Untuned Warmup

class pytorch_warmup.untuned.UntunedExponentialWarmup(optimizer, last_step=-1)[source]

Untuned exponential warmup schedule for Adam.

This warmup scheme is described in On the adequacy of untuned warmup for adaptive optimization.

The untuned exponential warmup schedule uses the warmup factor

\[\omega_{t}^{\rm expo, untuned} = 1 - \exp \left( - (1 - \beta_{2}) \cdot t \right) \]

at each iteration \(t\), where \(\beta_{2}\) is the second discount factor of Adam. In practice, \(\omega_{t}^{\rm expo, untuned}\) is calculated as \(\omega_{t}^{\rm expo, \tau}\) with \(\tau = \frac{1}{1 - \beta_{2}}\).

Note

The constant \(\tau\) is derived from the intuition that the warmup factor should be roughly equivalent to Adam’s second moment bias correction term, \(1 - \beta_{2}^{t}\).

Note

The effective warmup period is defined as

\({\cal T}(\omega) = \sum_{t = 1}^{\infty} \left( 1 - \omega_{t} \right)\)

for a warmup schedule \(\omega = \left\{ \omega_{t} \right\}_{t=1}^{\infty}\). The constant \(\tau\) of the untuned exponential warmup schedule is roughly equivalent to its effective warmup period:

\({\cal T}(\omega^{\rm expo, untuned}) = 1 / \left( \exp( 1 - \beta_{2}) - 1 \right) \approx \tau\)

for \(\beta_{2}\) near 1. The rough equivalence is also achieved for an exponential warmup schedule if its \(\tau\) is large enough, for example, \(\tau \ge 1\).

Parameters:
  • optimizer (Optimizer) – Adam optimizer or its variant: Adam, AdamW, SparseAdam, or NAdam. RAdam is not suitable because of the warmup redundancy. This warmup schedule makes no sense for Adamax as discussed in Note below.

  • last_step (int) – The index of last step. Default: -1.

Note

This warmup schedule employs the same constant \(\tau\) for all variants of Adam. However, Adamax should in principle need no warmup because Adamax is derived by employing a \(L^{p}\) norm update rule and letting \(p \rightarrow \infty\), and the second moment bias correction term is \(1-\beta_{2}^{pt}\), to which the warmup factor must be roughly equivalent in this warmup schedule derivation. In practice, an exponential warmup may slightly improve AdaMax’s performance because the initial update step is the same as one of the Adam optimizer.

Example

>>> optimizer = AdamW(...)
>>> lr_scheduler = CosineAnnealingLR(optimizer, ...)
>>> warmup_scheduler = UntunedExponentialWarmup(optimizer)
>>> for batch in dataloader:
>>>     optimizer.zero_grad()
>>>     loss = ...
>>>     loss.backward()
>>>     optimizer.step()
>>>     with warmup_scheduler.dampening():
>>>         lr_scheduler.step()

Warning

The warmup schedule must not be initialized before the initialization of the learning rate schedule.

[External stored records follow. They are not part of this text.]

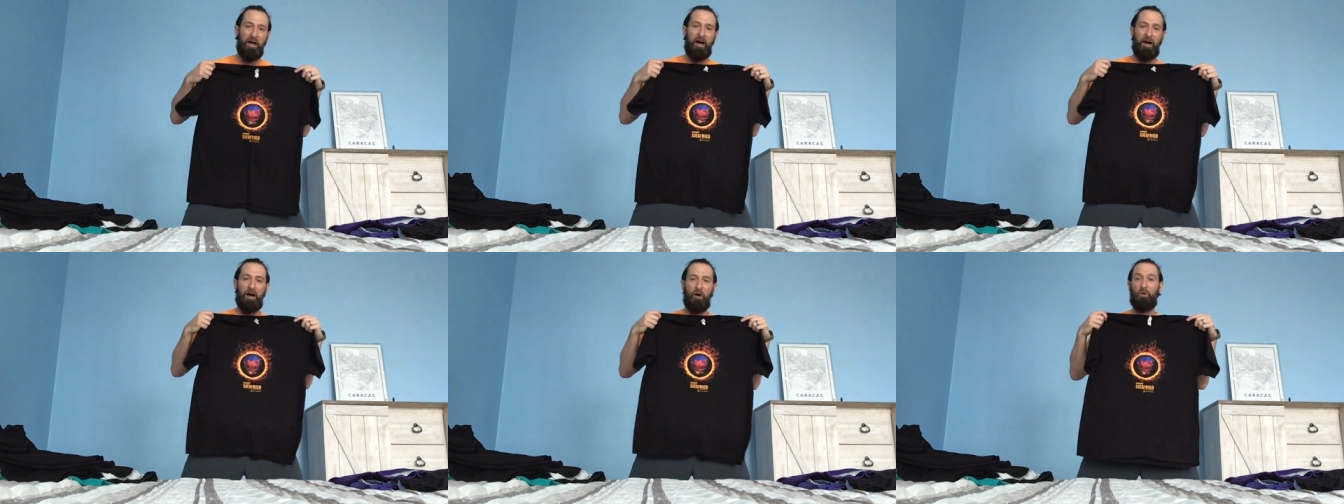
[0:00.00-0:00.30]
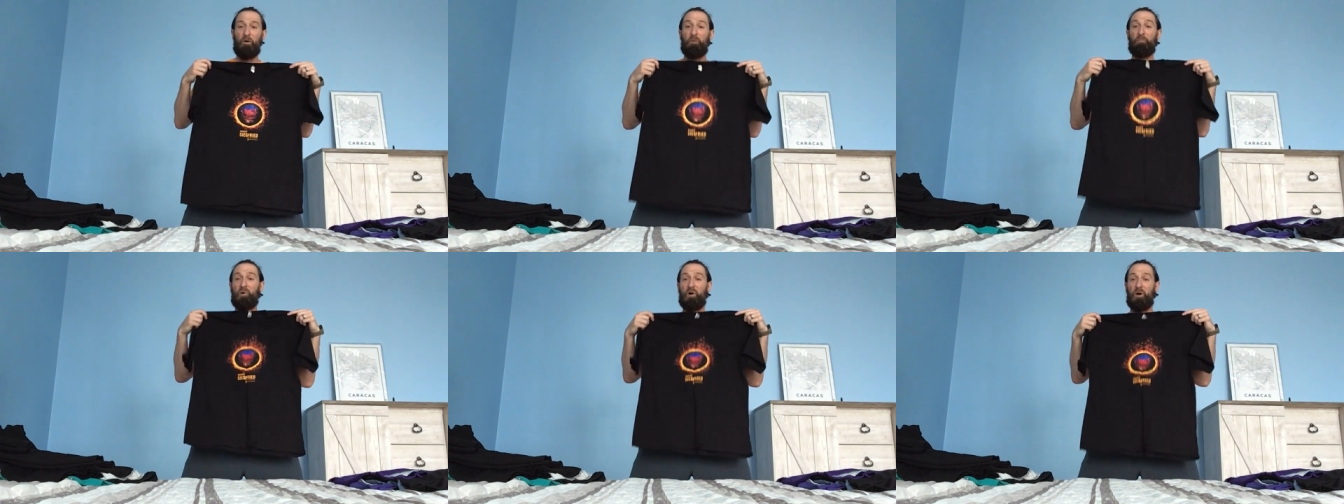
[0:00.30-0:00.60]
Uh,
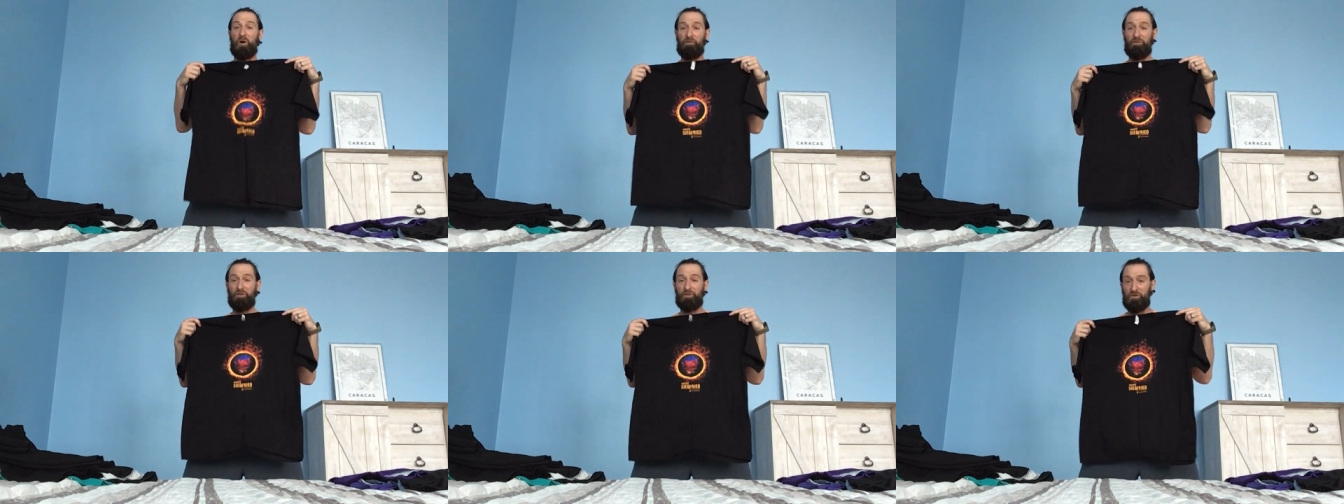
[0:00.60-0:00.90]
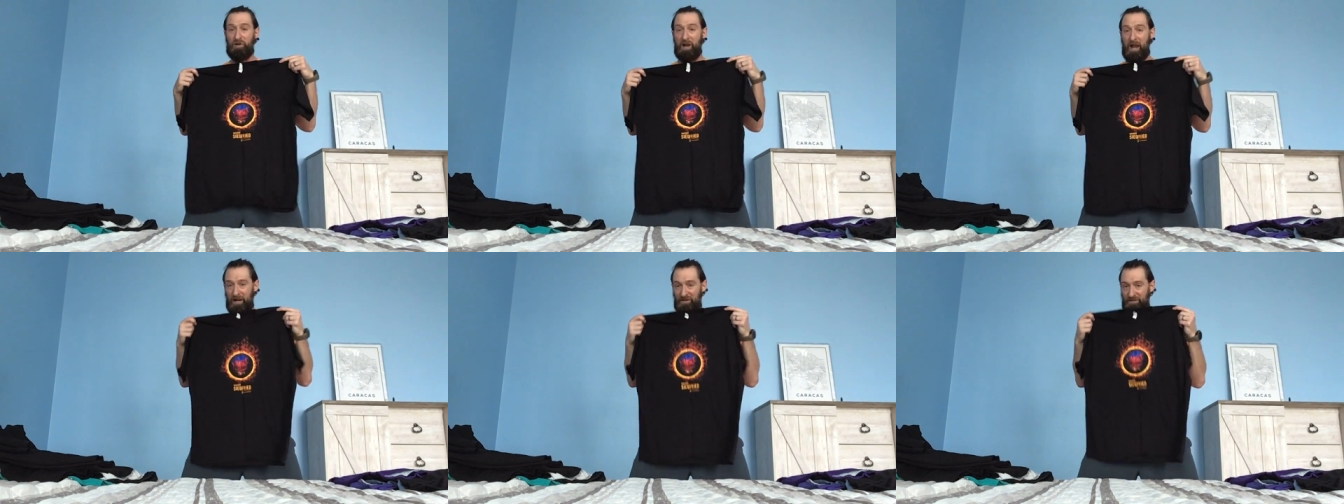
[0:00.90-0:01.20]
we were part of the
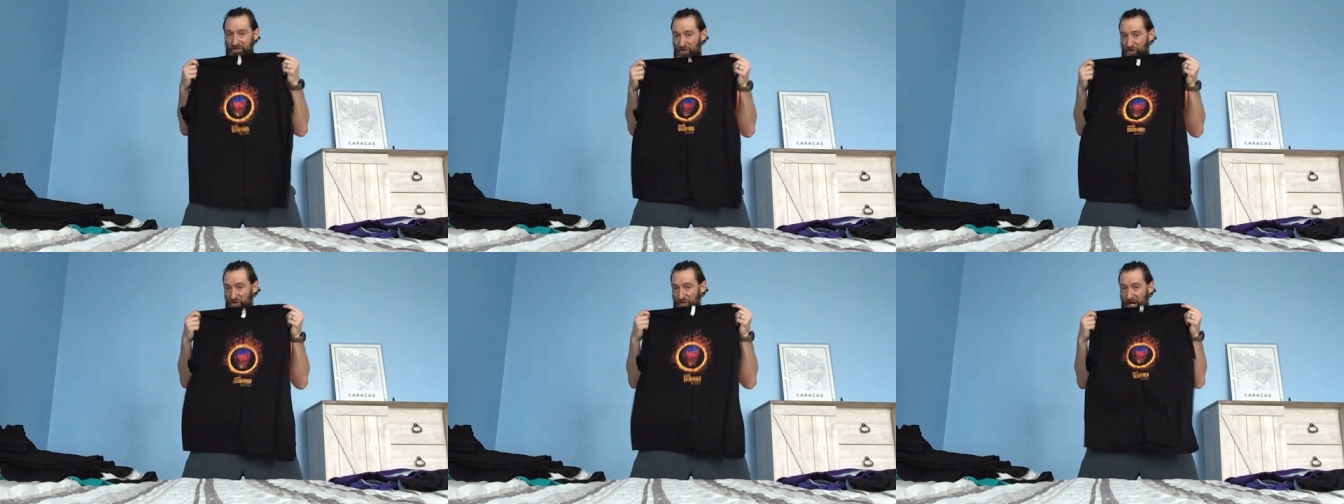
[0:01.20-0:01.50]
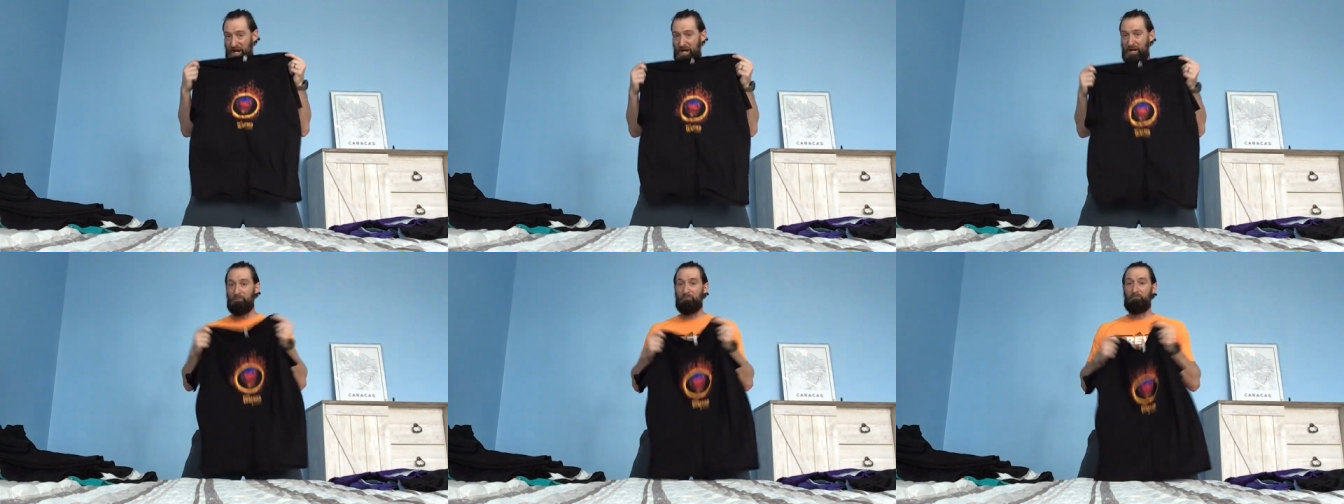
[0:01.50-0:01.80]
dragon, a
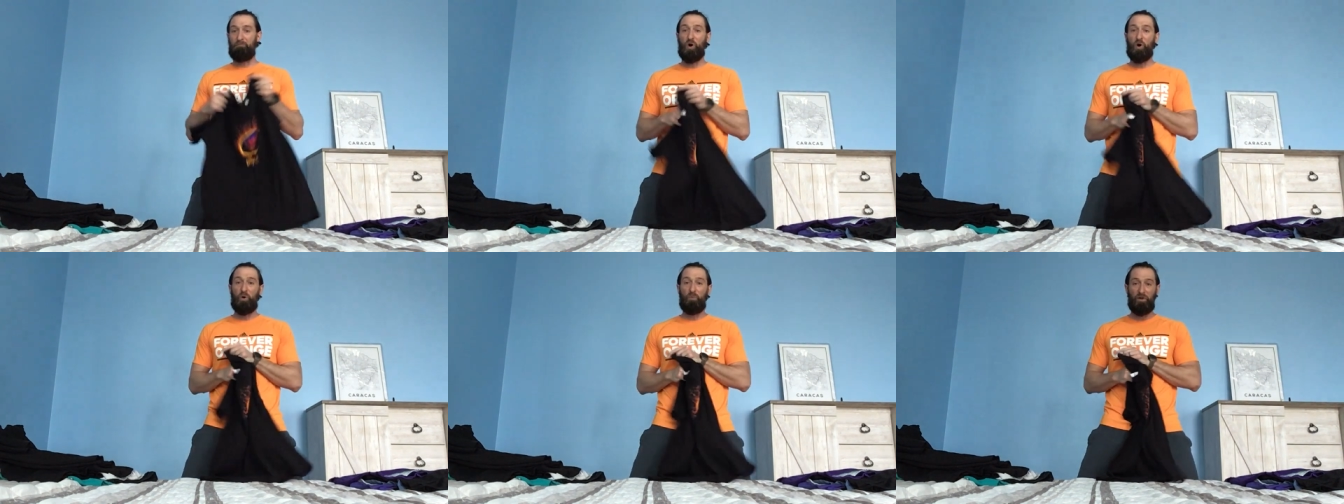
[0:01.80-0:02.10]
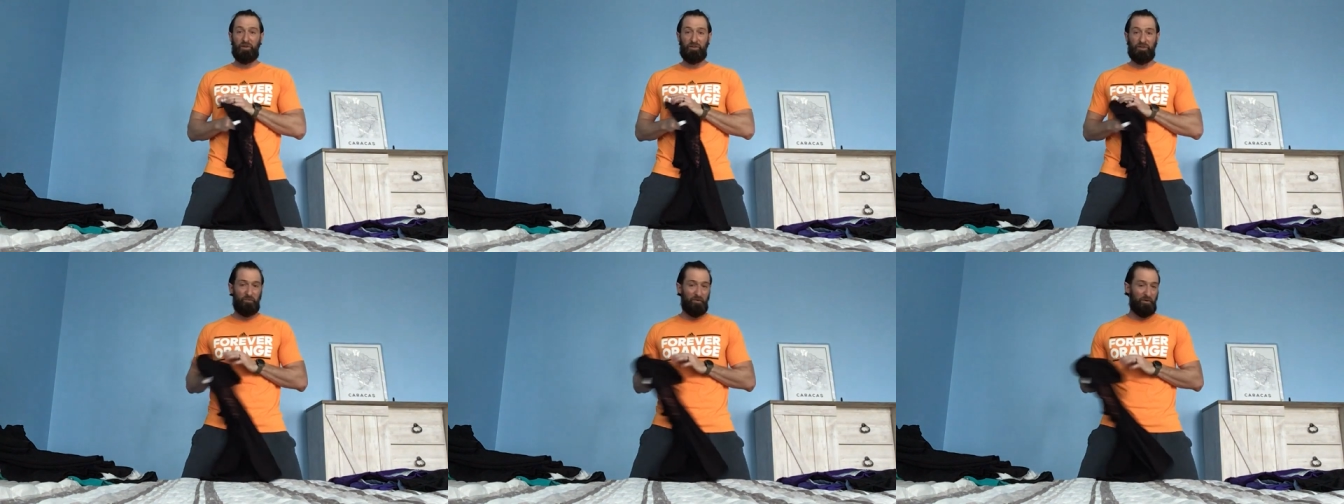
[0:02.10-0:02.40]
giant
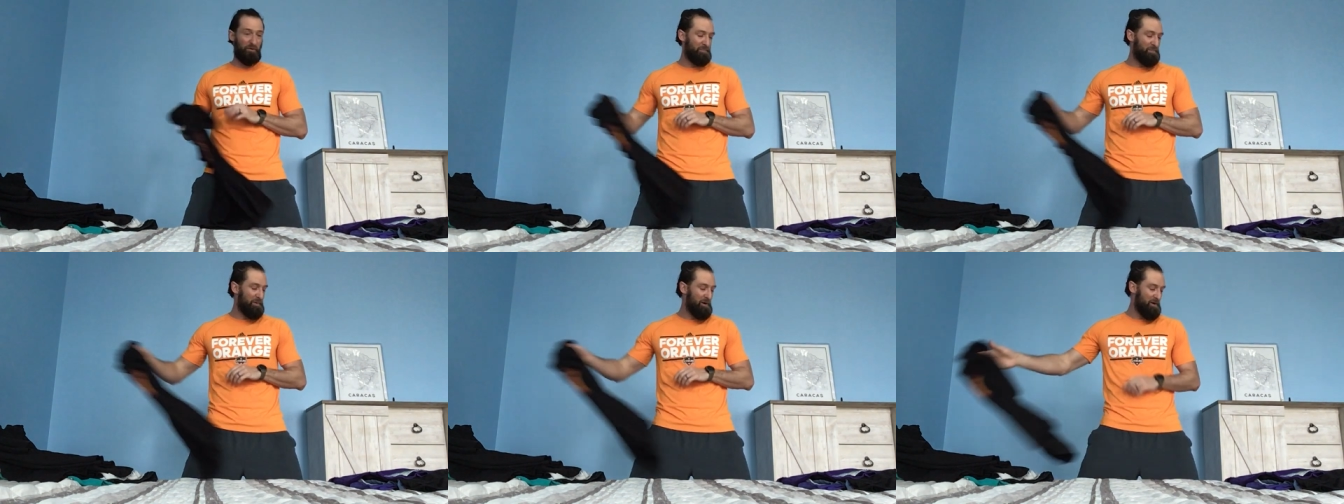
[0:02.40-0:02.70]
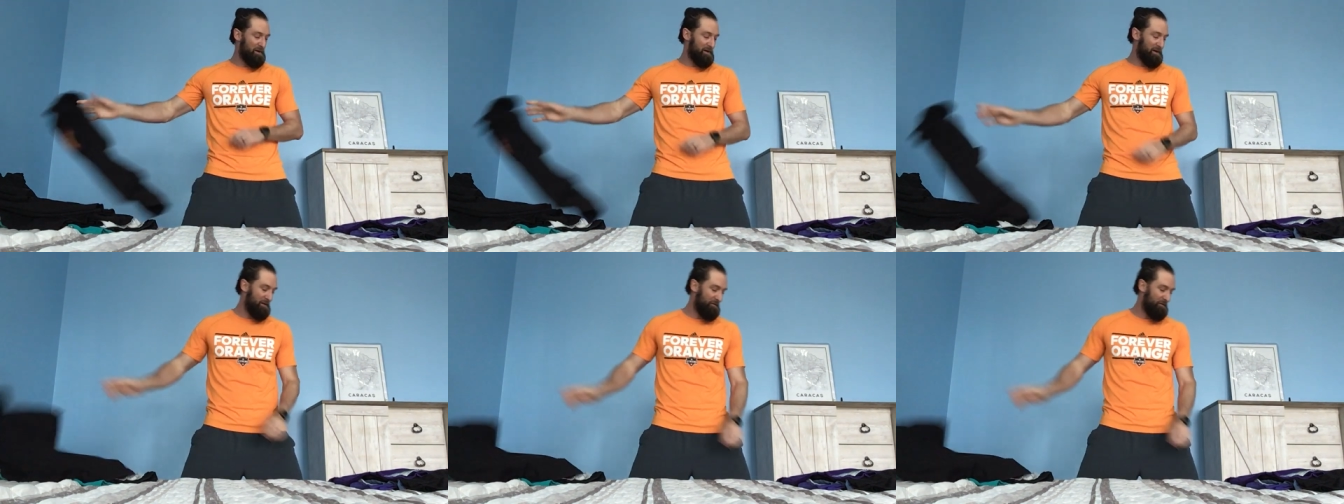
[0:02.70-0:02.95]
mobile that we were part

class pytorch_warmup.untuned.UntunedLinearWarmup(optimizer, last_step=-1)[source]

Untuned linear warmup schedule for Adam.

This warmup scheme is described in On the adequacy of untuned warmup for adaptive optimization.

The untuned linear warmup schedule uses the warmup factor

\[\omega_{t}^{\rm linear, untuned} = \min \left\{ 1, \frac{1 - \beta_{2}}{2} \cdot t \right\} \]

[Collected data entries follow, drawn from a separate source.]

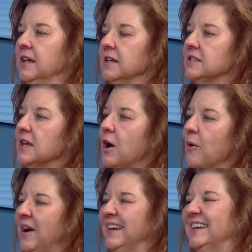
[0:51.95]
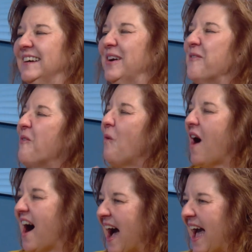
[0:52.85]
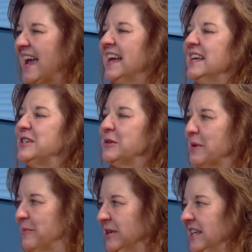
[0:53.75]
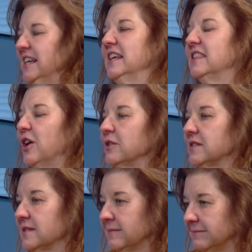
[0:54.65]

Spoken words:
Uh-huh. So why do we really need those?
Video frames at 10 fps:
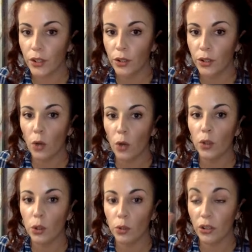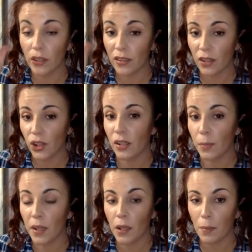your decision is
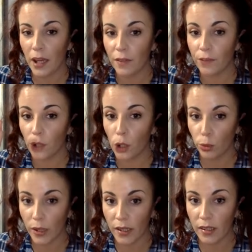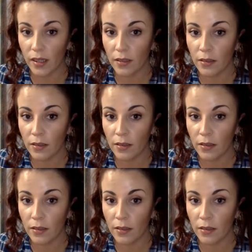being made for a reason,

at each iteration \(t\), where \(\beta_{2}\) is the second discount factor of Adam. In practice, \(\omega_{t}^{\rm linear, untuned}\) is calculated as \(\omega_{t}^{\rm linear, \tau}\) with \(\tau = \frac{2}{1 - \beta_{2}}\).

Note

The effective warmup period is defined as

\({\cal T}(\omega) = \sum_{t = 1}^{\infty} \left( 1 - \omega_{t} \right)\)

for a warmup schedule \(\omega = \left\{ \omega_{t} \right\}_{t=1}^{\infty}\). The warmup period \(\tau\) is deduced from solving approximately the rough equivalence:

\({\cal T}(\omega^{\rm expo, untuned}) \approx {\cal T}(\omega^{{\rm linear}, \tau}) \approx \frac{\tau}{2}\).

Parameters:
  • optimizer (Optimizer) – Adam optimizer or its variant: Adam, AdamW, SparseAdam, or NAdam. RAdam is not suitable because of the warmup redundancy. This warmup schedule makes no sense for Adamax as discussed in Note below.

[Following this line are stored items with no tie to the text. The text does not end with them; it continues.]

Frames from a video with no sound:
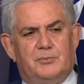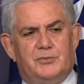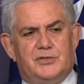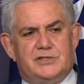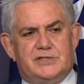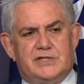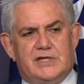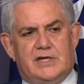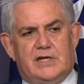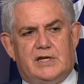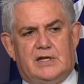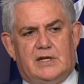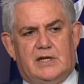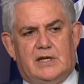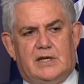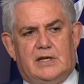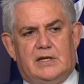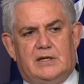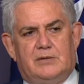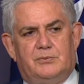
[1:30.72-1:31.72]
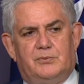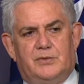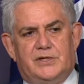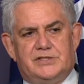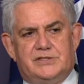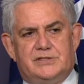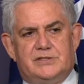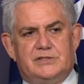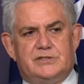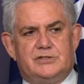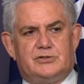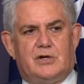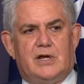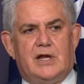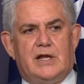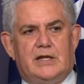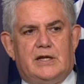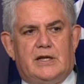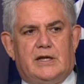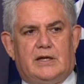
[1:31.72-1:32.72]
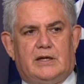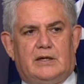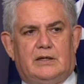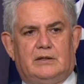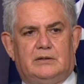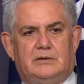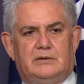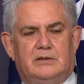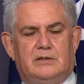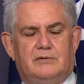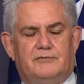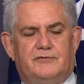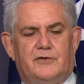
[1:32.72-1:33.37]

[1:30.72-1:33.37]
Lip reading: but in particular Western Australia,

  • last_step (int) – The index of last step. Default: -1.

Note

This warmup schedule employs the same warmup period \(\tau\) for all variants of Adam. However, Adamax should in principle need no linear warmup because it needs no exponential warmup. For further details please refer to Note in the documentation of UntunedExponentialWarmup. In practice, a linear warmup may slightly improve AdaMax’s performance because the initial update step is the same as one of the Adam optimizer.

Example

>>> optimizer = AdamW(...)
>>> lr_scheduler = CosineAnnealingLR(optimizer, ...)
>>> warmup_scheduler = UntunedLinearWarmup(optimizer)
>>> for batch in dataloader:
>>>     optimizer.zero_grad()
>>>     loss = ...
>>>     loss.backward()
>>>     optimizer.step()
>>>     with warmup_scheduler.dampening():
>>>         lr_scheduler.step()

Warning

The warmup schedule must not be initialized before the initialization of the learning rate schedule.